Portland should be proud of Produce Organic Records, the multifaceted collective that somehow manages to be a record label, a retail store, a social lounge and about 10 other things out of a little store-front in Old Town. Its showcase at Zidell Yards will present Produce Organic artists in the most spacious setting we’ve seen them in for a very long time. Not everyone is ready to get back into the club, and the clever stylings of Lambo Lawson, Bocha and Donte Thomas alone are worth the sticker shock. Zidell Yards, 3030 SW Moody Ave., thelotatzidellyards.com. 6 pm Sunday, July 25. $35-$50 per person; all tickets sold in 2-, 4- and 6-seat pods.

[IN PERSON] Lots of Laughs: Curtis Cook

2014 Funniest 5 comedian and WW columnist Curtis Cook left Portland for L.A. in 2016. So although we can still watch him get kicked of Twitter for impersonating Dr. Oz, there aren’t many chances in the remote ephemeral online world to see his IRL standup. Cook is a laid-back, hilarious thinker whose jokes snake unpredictably through race, relationships and drunken misadventures. Whenever you get a chance to catch his set, you should. Helium Comedy Club, 1510 SE 9th Ave. portland.heliumcomedy.com. 5 pm Sunday, July 25. $15. Bring your own chair or sit on the pavement like a serf.
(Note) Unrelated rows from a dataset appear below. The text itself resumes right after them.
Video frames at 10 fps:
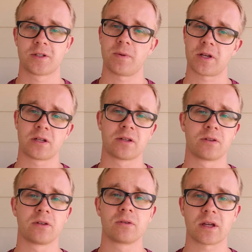especially in
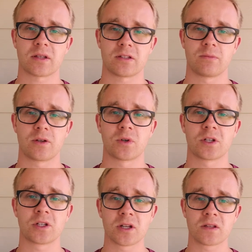the New Testament,
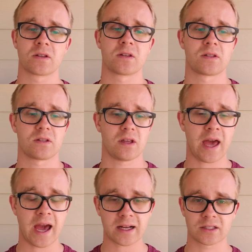where Jesus
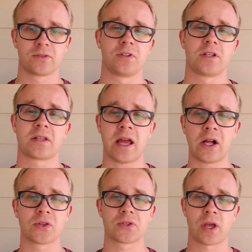actively
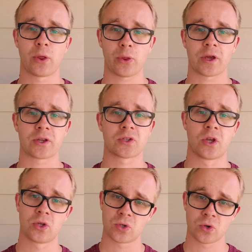tells things
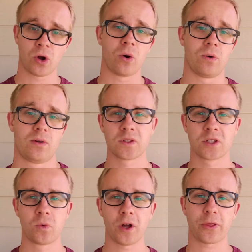to go.
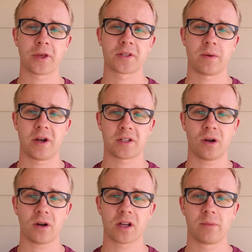So what things am I
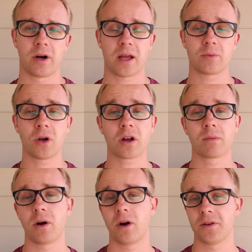talking about? I'm talking
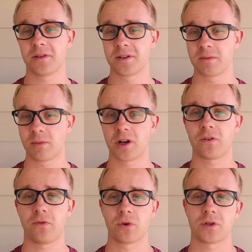about demonic
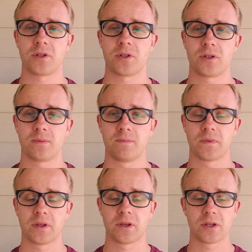forces.
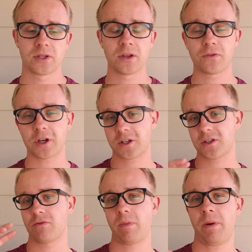See, if there's
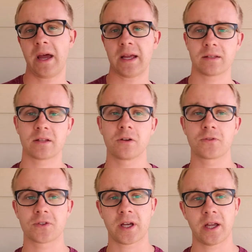a repetitive
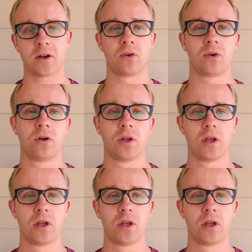cycle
[VIRTUAL EVENT] Your Heart Is Mine

Merging ASMR-ready sound design, confessional poetry, ghostly cinematography, a showstopping monologue, and enough spilled water to devour an entire security deposit, the Portland-made short film Your Heart Is Mine is an expression of tension burrowed so deeply no amount of moviemaking can relieve it. Exhibited last year to positive receptions at the Oregon Scream Week Horror and Sherman Oaks film festival, Your Heart Is Mine was conceived piecemeal and birthed uncomfortably by Vancouver, Wash., filmmaker Jake Whiston, perhaps best known as half of the Portland folk-noir duo Whiston & Warmack. The self-deprecating director calls his own film awed, but it’s an equally fascinating and devastating pit in which to spend 20 minutes, steeped in intense craft, untrained Method acting and sensory precision. Good thing too, because there’s no escape. Streams at filmfreeway.com/YourHeartIsMine. Free.